== Extracted entries ==

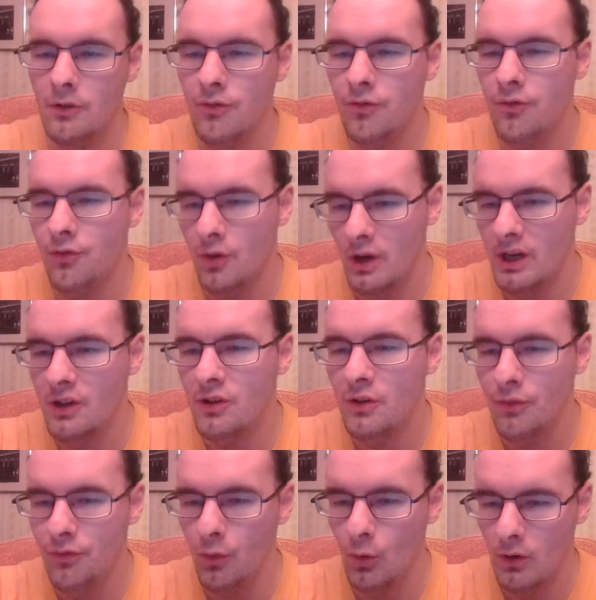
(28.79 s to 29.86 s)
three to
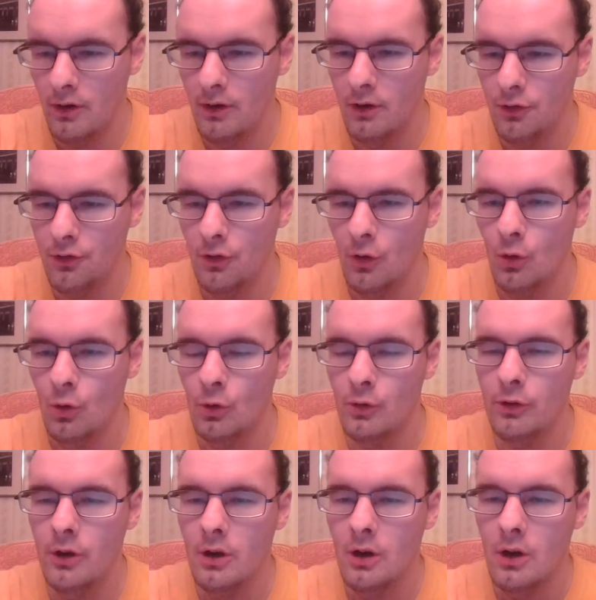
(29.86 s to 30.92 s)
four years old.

===
== Extracted entries ==

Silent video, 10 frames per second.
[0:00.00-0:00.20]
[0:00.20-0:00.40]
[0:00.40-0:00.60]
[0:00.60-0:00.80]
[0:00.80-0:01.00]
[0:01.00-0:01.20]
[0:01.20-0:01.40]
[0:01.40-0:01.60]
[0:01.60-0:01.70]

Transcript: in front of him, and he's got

===
== Extracted entries ==

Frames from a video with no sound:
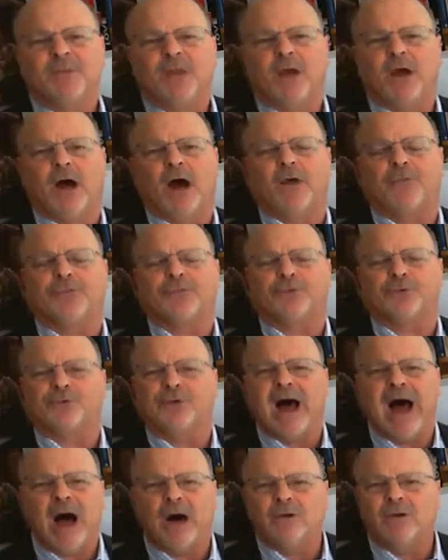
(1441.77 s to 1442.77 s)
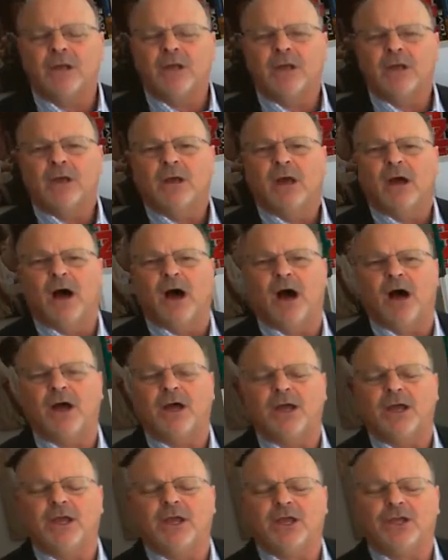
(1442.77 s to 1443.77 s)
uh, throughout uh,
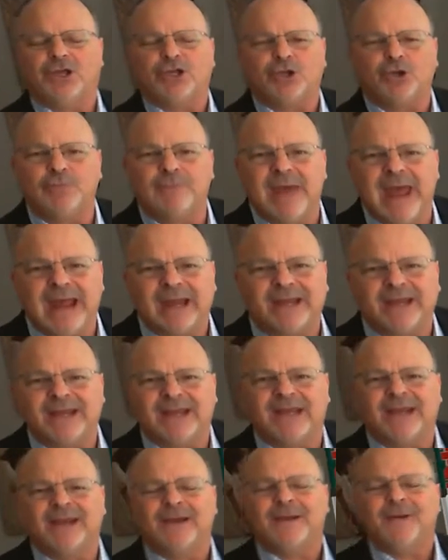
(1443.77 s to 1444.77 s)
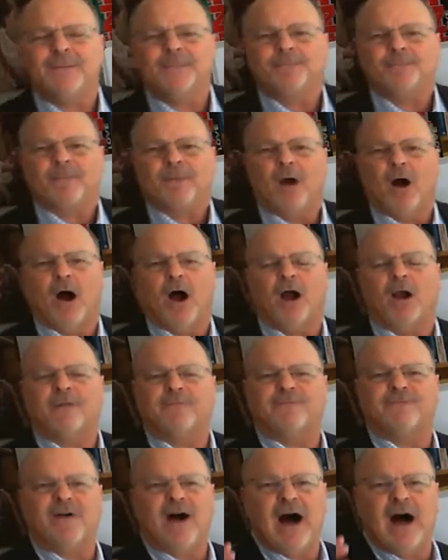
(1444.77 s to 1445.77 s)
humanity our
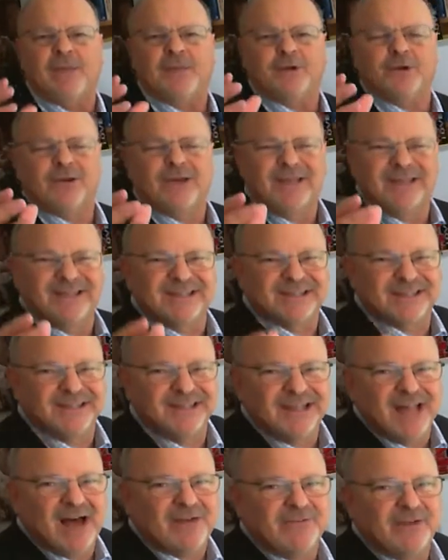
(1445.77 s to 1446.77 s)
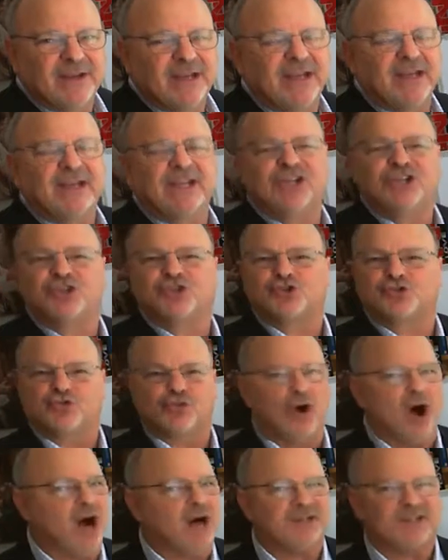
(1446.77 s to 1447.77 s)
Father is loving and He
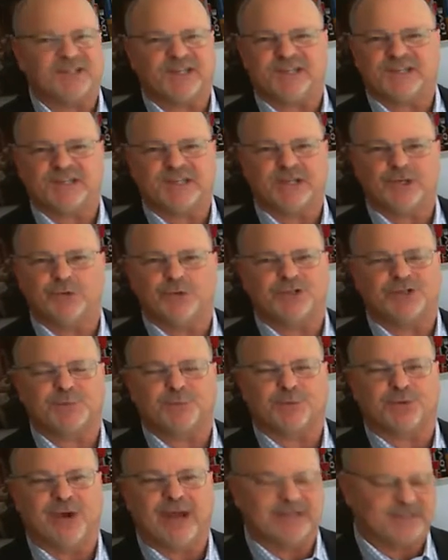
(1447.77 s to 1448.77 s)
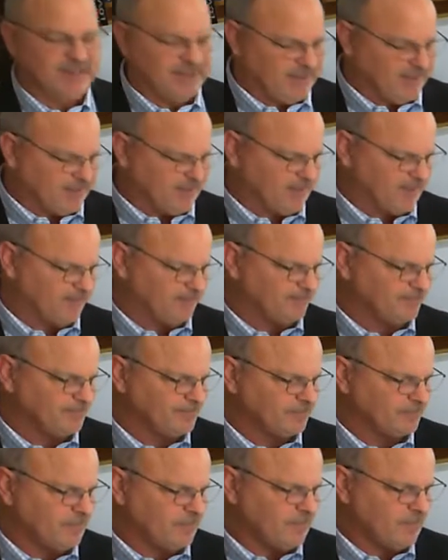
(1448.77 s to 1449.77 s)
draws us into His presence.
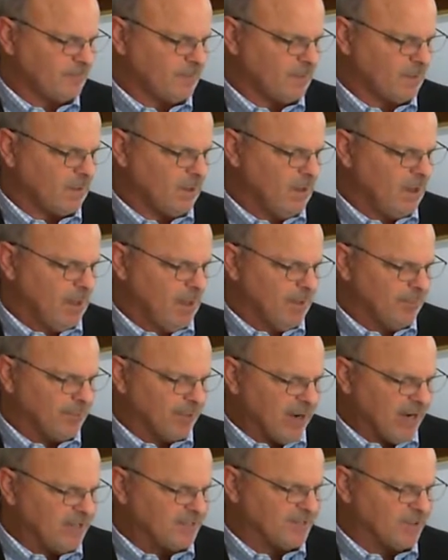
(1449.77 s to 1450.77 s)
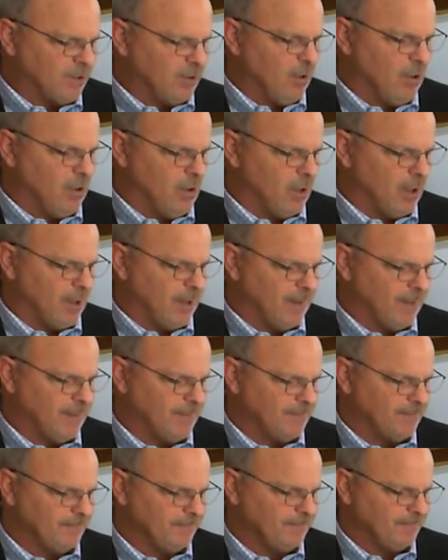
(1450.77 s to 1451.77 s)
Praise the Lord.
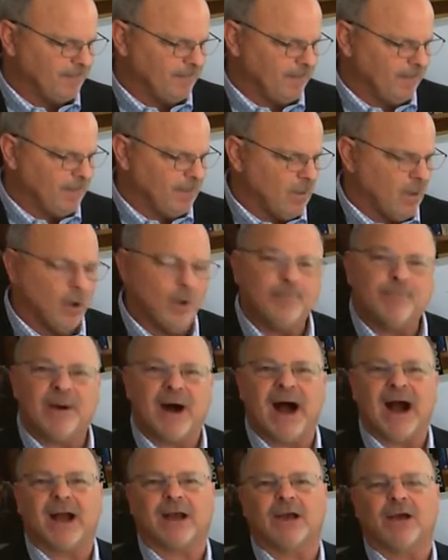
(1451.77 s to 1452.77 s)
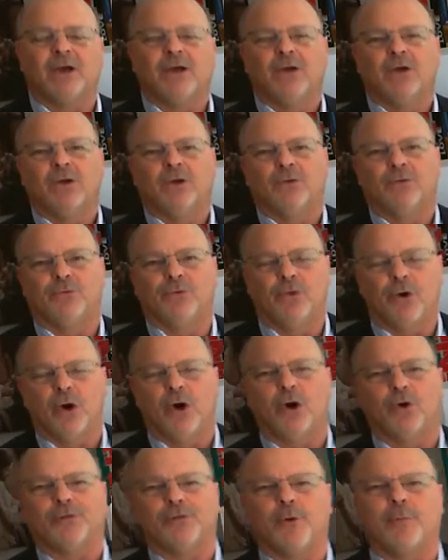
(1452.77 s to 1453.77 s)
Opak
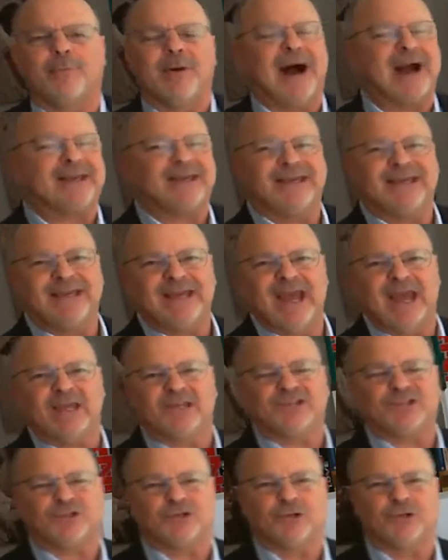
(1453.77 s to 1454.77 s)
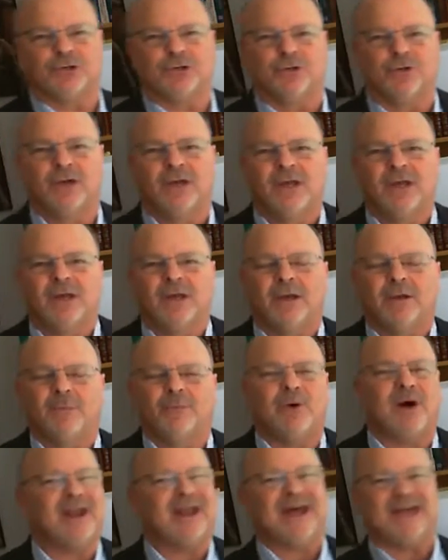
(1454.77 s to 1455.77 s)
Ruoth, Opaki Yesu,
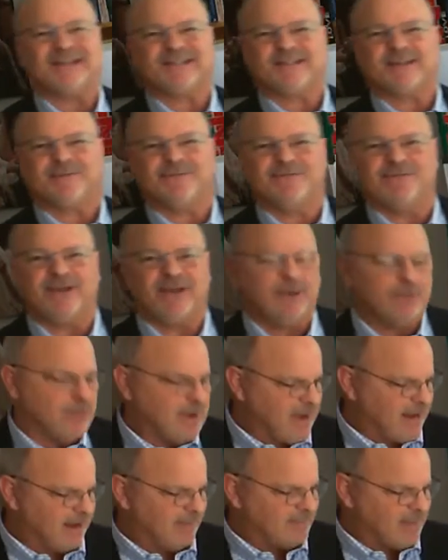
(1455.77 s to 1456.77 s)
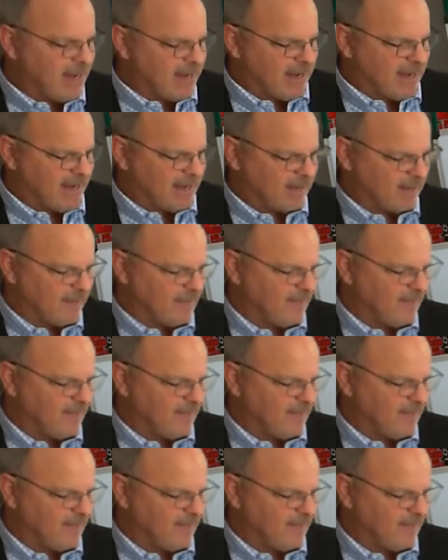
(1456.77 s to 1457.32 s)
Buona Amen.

===

Action item: Copy the lines that hold the word "video". Take them from the records above.

Answer for the task:
Silent video, 10 frames per second.
Frames from a video with no sound:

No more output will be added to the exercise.